I share this story to say, her response was that maybe she should just talk to him and tell him he’s coming on to strong because maybe he doesn’t know. Now I’m annoyed!! He’s an adult. He knows. You know. It’s only been two weeks; now is the time to do something about it. Walk away! If this is the way he behaves after two weeks, imagine two months or two years. Kris is being an emotional thinker. She does not want to hurt his feelings because she said he is a nice guy and that maybe his ex-girlfriend cheated and that’s why he is insecure. To that I say, “So what, it is not your problem.” I explained to her that he is showing you who he is. Men always show us who they are, but we pretend that we can’t see it. She is worried about hurting him and making him feel bad that, but she’s not considering that she herself is so uncomfortable that every time the topic of this guy comes up she literally sighs and seems to be stressed out. You met him TWO WEEKS ago!!! F***K him and his feelings. I’m just saying! If she behaved like him to a man she met two weeks, he would’ve dropped her like a scalding hot rock.

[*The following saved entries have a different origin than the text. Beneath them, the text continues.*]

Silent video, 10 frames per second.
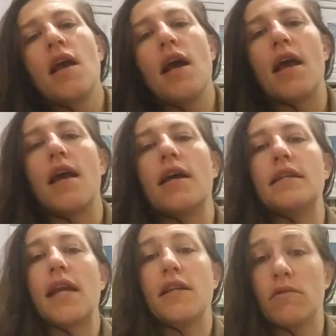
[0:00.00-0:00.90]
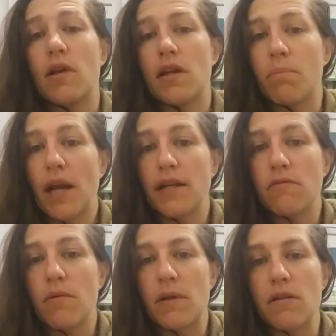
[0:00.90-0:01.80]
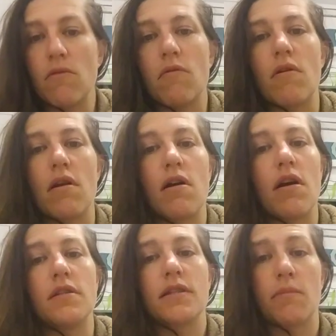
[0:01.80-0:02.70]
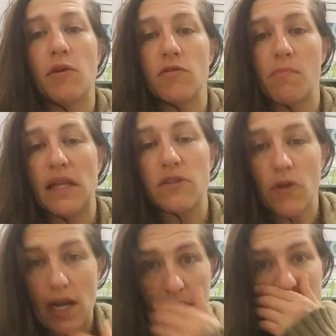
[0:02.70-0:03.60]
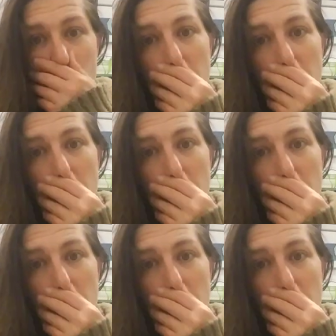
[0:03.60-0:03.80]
and can't do it on a pregnant woman or on someone who's menstruating,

I’m not judging her, because I get it. I find that I and many of my other friends face the same issue. We don’t want to be the bad guy and essentially put a man’s needs in front of our own. It’s unacceptable. We need to do better than this especially in an instance where the consequences can be detrimental. I pray that Kris leaves this man alone. She has not invested much time or energy and it should be no love lost at this point. She doesn’t even want to spend V-day with him, that’s speaks volumes. She told him that she has plans with her girls. If the guy that I was interested in asked me out for V-day, I’d drop my friends and hope them heifers understand. Just kidding ladies, no really. Everything about her demeanor and the things she tells me lets me know that she does not even like him, but because of her emotions she wants to give him a try. Maybe I’ve watched too much Snapped, but this does not sound like a good situation to me.